Two large slices of Portabello Mushrooms to replace the bread.
Dennis
DragonMind
08-09-2010, 21:18
If you really need bread the Pepperidge Farms Carb Style is about your best bet. KFC had an interesting idea...use two chicken breasts as the bun :D
A couple pork chops would be nice too, or a couple ribeyes...dang, now I'm getting hungry.
Rasputin
08-10-2010, 09:54
http://www.nutraingredients.com/Research/Gluten-free-chestnut-flour-could-add-nutritional-value
Might have to look into the nutritional ratios of Chestnut flour. For those suffering from chronic pain, the problem is not just total carbohydrate intake, it is the gluten inflammatory reaction which exacerbates the problem, and low-carb breads made with wheat will still have some gluten in them.
Rasputin
08-10-2010, 12:57
Talk about timely commentary:
http://heartscanblog.blogspot.com/2010/08/wheat-hip.html
The previously widely-held notion that arthritis is simply a wear-and-tear phenomenon due to the mechanical stress of excess weight is proving to be an oversimplification. Arthritis is also part of the carbohydrate-driven, weight-increasing, inflammatory condition of insulin resistance or metabolic syndrome.

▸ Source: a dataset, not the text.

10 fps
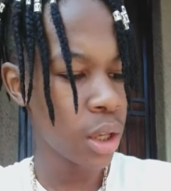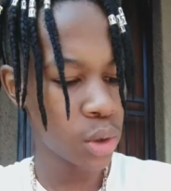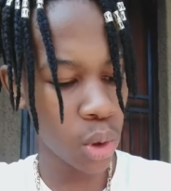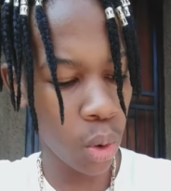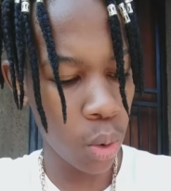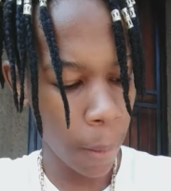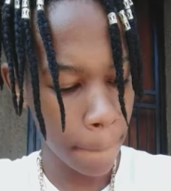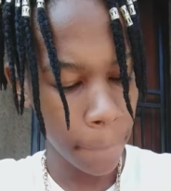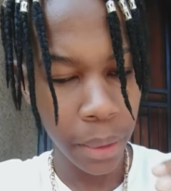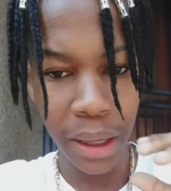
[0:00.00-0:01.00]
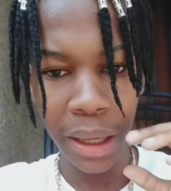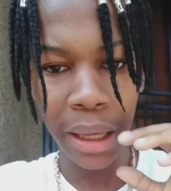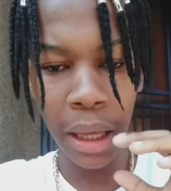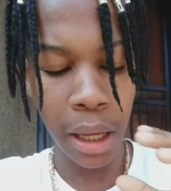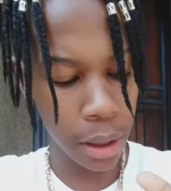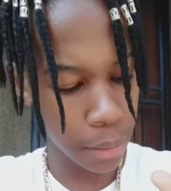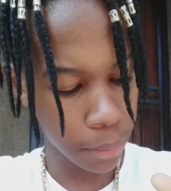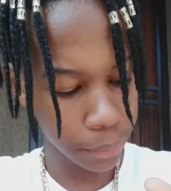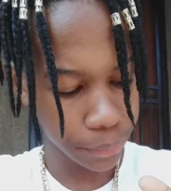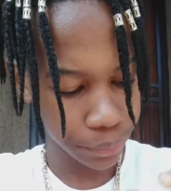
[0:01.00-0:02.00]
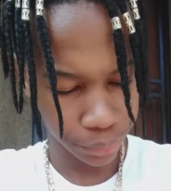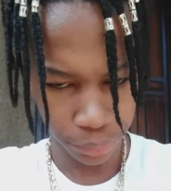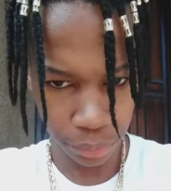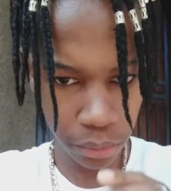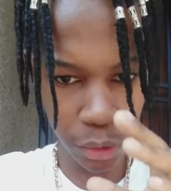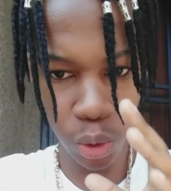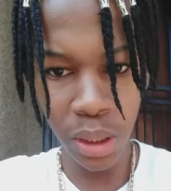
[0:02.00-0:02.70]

So you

Throw into this cytokine storm the fact that glycation, i.e., glucose modification of proteins, also causes cartilage destruction. The cells of human cartilage lack the ability to divide, so the cartilage cells you had at age 18 are the cartilage cells that you will hopefully still have at age 80. However, high blood sugars (glucose) glycate the proteins in cartilage. (Wheat raises blood glucose higher than almost all other foods, higher than a Milky Way bar, higher than a Snickers bar.) The process is irreversible and cumulative. Because cartilage has next to no capacity for repair or regeneration, it becomes brittle. Over years, it essentially crumbles, leading to the "bone on bone" that prompts conversations about total hip and total knee replacement.
So that ciabatta or blueberry muffin in your mouth takes you a step or two closer to joint destruction via heightened inflammation arising from the visceral fat of the wheat belly, worsened by glycation of high blood sugars after carbohydrate consumption.
Rasputin
08-16-2010, 00:17
Another option is the tried-and-true Revolution Roll recipe which has been floating around the web for ages.

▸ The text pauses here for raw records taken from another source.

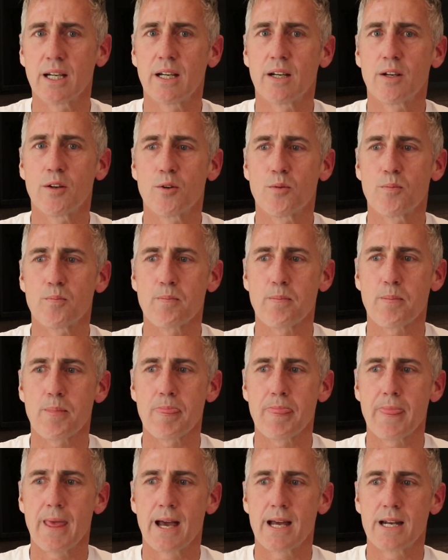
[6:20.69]

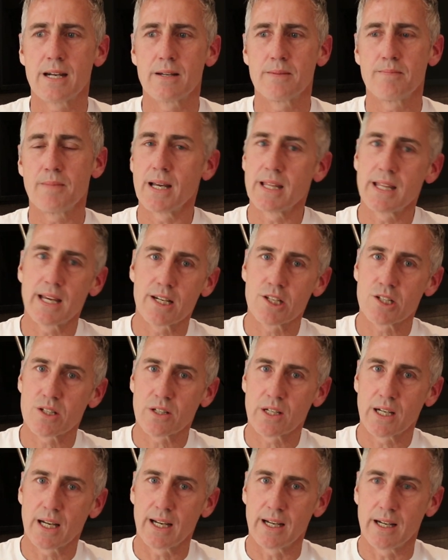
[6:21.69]
and that it's
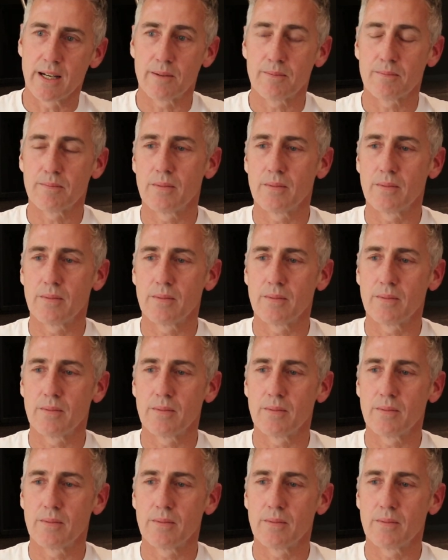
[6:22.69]
okay.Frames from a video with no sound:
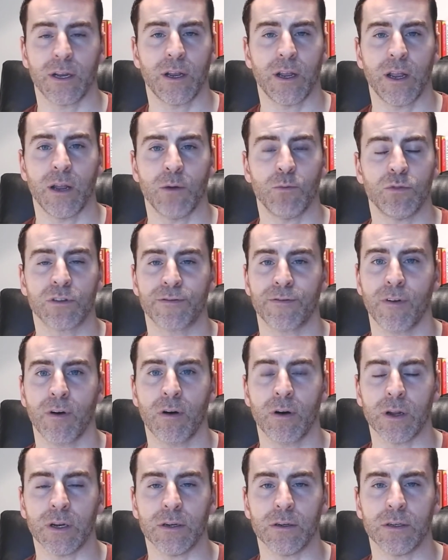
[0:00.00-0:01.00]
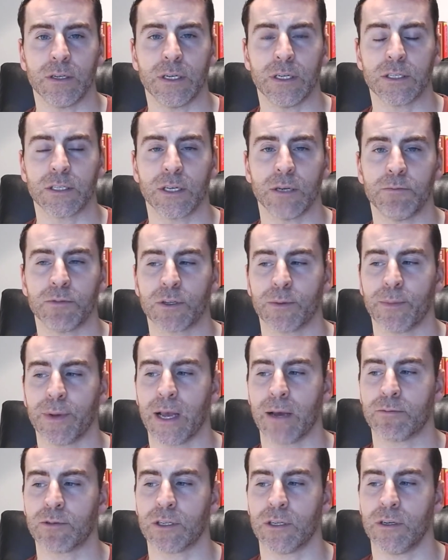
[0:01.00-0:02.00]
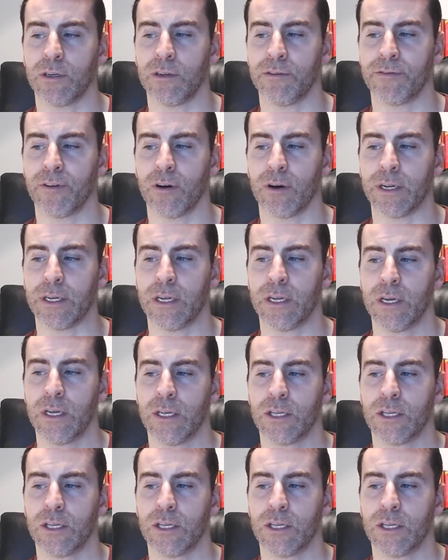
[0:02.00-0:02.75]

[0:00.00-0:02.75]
it was fine. It seems to be absolutely fine.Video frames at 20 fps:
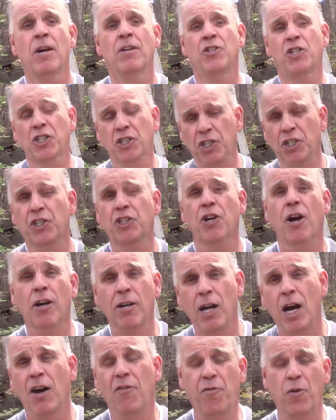Just to
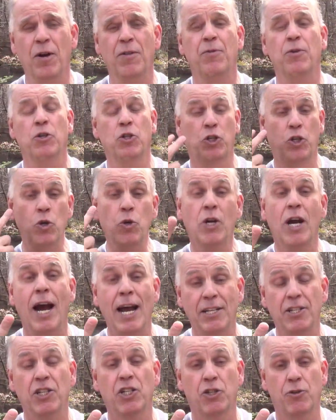start off with, there's two
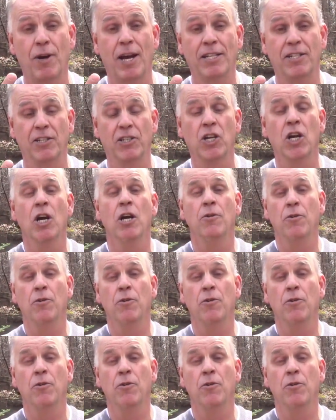kinds of stresses.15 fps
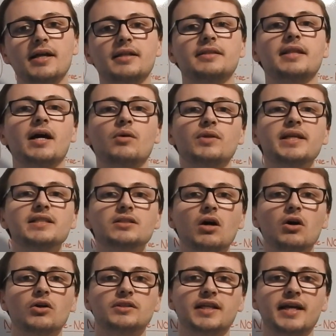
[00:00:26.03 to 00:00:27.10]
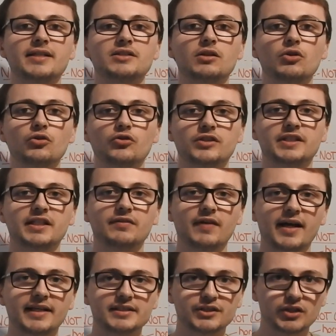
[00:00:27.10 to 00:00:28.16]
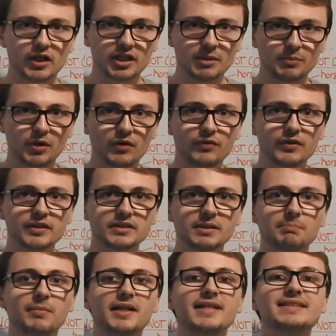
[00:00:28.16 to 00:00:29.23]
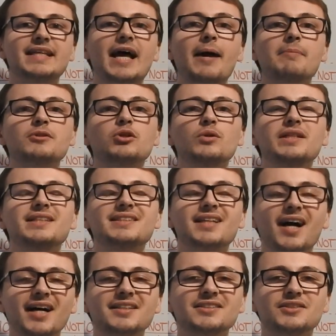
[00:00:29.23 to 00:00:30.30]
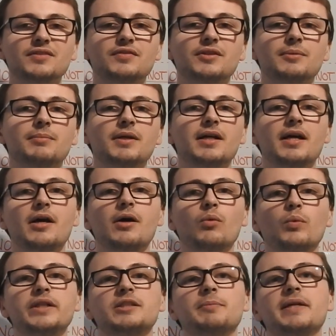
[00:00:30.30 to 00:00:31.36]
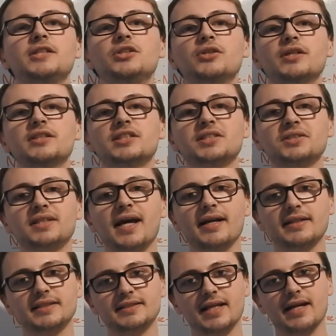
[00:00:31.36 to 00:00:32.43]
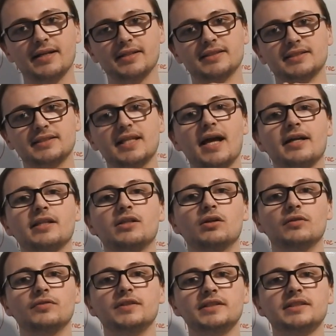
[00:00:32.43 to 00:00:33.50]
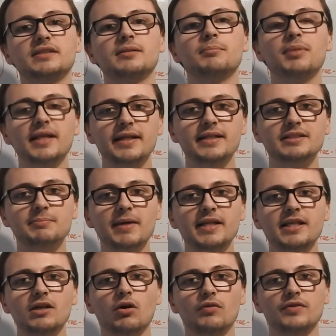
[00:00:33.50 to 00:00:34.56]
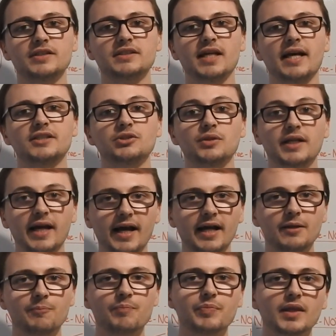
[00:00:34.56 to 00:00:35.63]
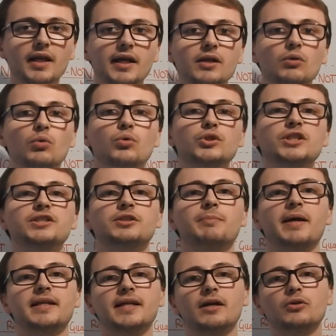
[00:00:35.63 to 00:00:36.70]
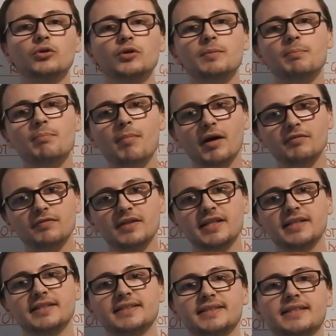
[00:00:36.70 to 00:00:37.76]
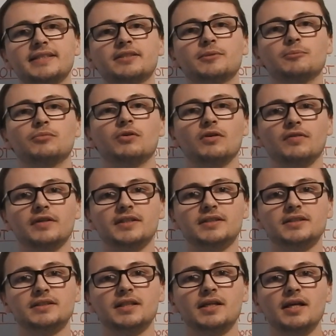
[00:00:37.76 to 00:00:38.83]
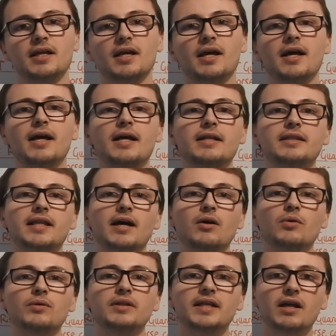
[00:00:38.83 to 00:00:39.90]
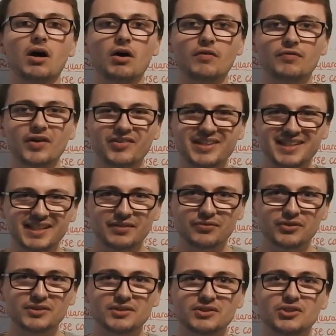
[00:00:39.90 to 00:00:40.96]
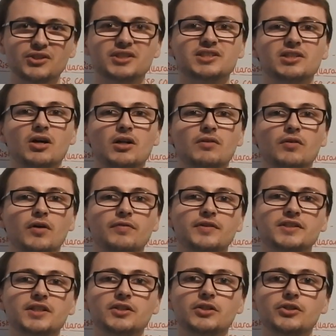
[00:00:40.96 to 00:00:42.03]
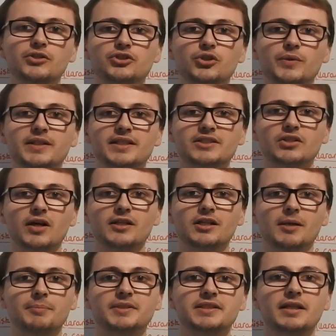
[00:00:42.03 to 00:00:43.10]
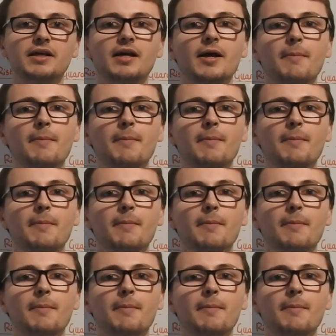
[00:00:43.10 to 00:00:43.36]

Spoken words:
Now these aren't as lucrative as sign-up offers, but there's absolutely tons of them, which means you can just stack the offers, completing as many offers as you can in order to make that good monthly consistent profits. Now they are very different to the style of offers that you're used to in the sign-ups.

http://www.lowcarbfriends.com/bbs/lowcarb-recipe-help-suggestions/549082-original-atkins-diet-revolution-roll-tweaks.html
Basically, it is a bready pastry made from egg and cottage or cream cheese which, when baked, turns out in the form of a usable flatbread. Herbs or other spices can be added to flavor it as you like.
I have made them before, and the texture worked out well for cheeseburgers and other sandwiches, but they do have a slight distinctive eggy smell to them. One supposes you would get used to that, and the addition of garlic powder or other spices can also help.